Y es que, no se sabe muy bien por qué extraña razón, en cuanto aquí alguien se pone al volante de un coche le cambia el carácter y, al modo del doctor Jekyll y su inseparable mr. Hyde, da rienda suelta a un lado oscuro de la conducción que lo hace extremadamente susceptible, irritable, maleducado e inmaduro, como demuestran los inevitables piques ante cualquier adelantamiento, los pitidos por la menor tontería e incluso las voces y gritos en cuanto la ocasión lo permite para mandar a allí o allá a nuestro afortunado interlocutor, que seguro que tiene cosas tan lindas para decirnos como nosotros a él.
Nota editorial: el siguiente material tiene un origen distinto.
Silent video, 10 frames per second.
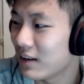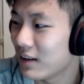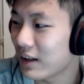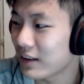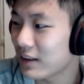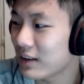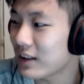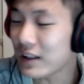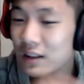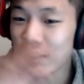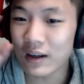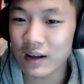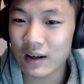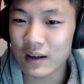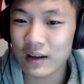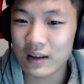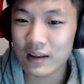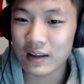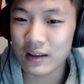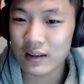like he
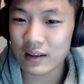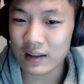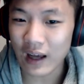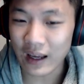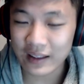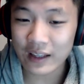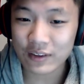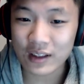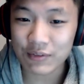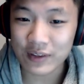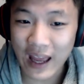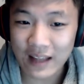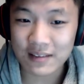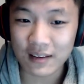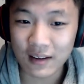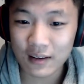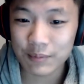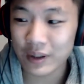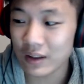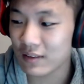he had to give an answer
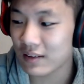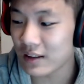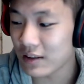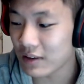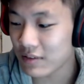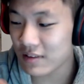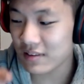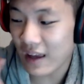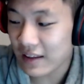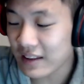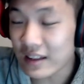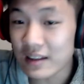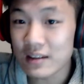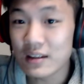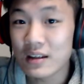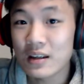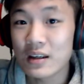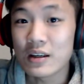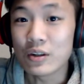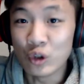because he said he
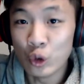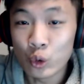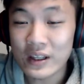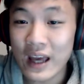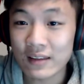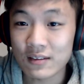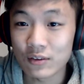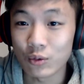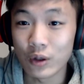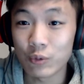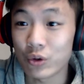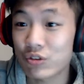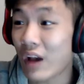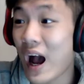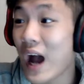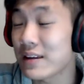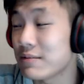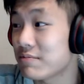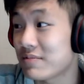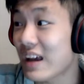knew the answer to it, which I
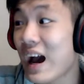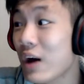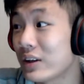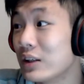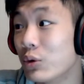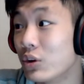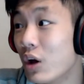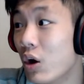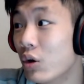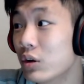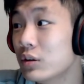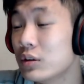doubt he would know.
Creo que jamás olvidaré, por lo simbólico de aquella escena, a un alcornoque semiadolescente que llegó a enfrentarse con los puños por delante a mi profesor de autoescuela porque habíamos cometido la osadía de tomar una glorieta como manda la normativa, por el carril externo, cerrándole el paso a su buga que, como no podía ser de otra forma, había sido tuneado hasta el mismísimo tubo de escape. 

Desde aquella escena surrealista he tenido ocasión de comprobar cientos de escenas sangrantes, motoristas fantasmas y taxistas a la carrera (y algún que otro autobús, ojo), así como fanfarronadas de otros tantos pilotos de fórmula 1, gente a la que tenía un gran respeto y que ha llegado a argumentarme con total desfachatez que lo que deberían hacer es quitarle los límites a las carreteras y dejar que cada uno escogiese a su gusto y voluntad cómo y a qué velocidad ir, porque así habría menos accidentes. Eso es. Quitémosle además las líneas y cualquier señal innecesaria, y que esto sea tráfico a la romana, pero a lo bestia: una jungla desatada, sin león que ruja para imponer el más mínimo criterio ni Pegaso que valga desde los cielos, donde cada uno haga lo que le salga de las santísimas napias y que impere la ley del más fuerte. Una versión de los autos locos, en definitiva, pero en versión cañí, casposa y con el toro de Osborne dominando el paisaje, sí señor.

Menos mal que, por una vez y sin que sirva de precedente, en este país hay gente con algo más de materia gris controlando este asunto que aquellos que surcan los ríos de asfalto. De buena nos hemos librado.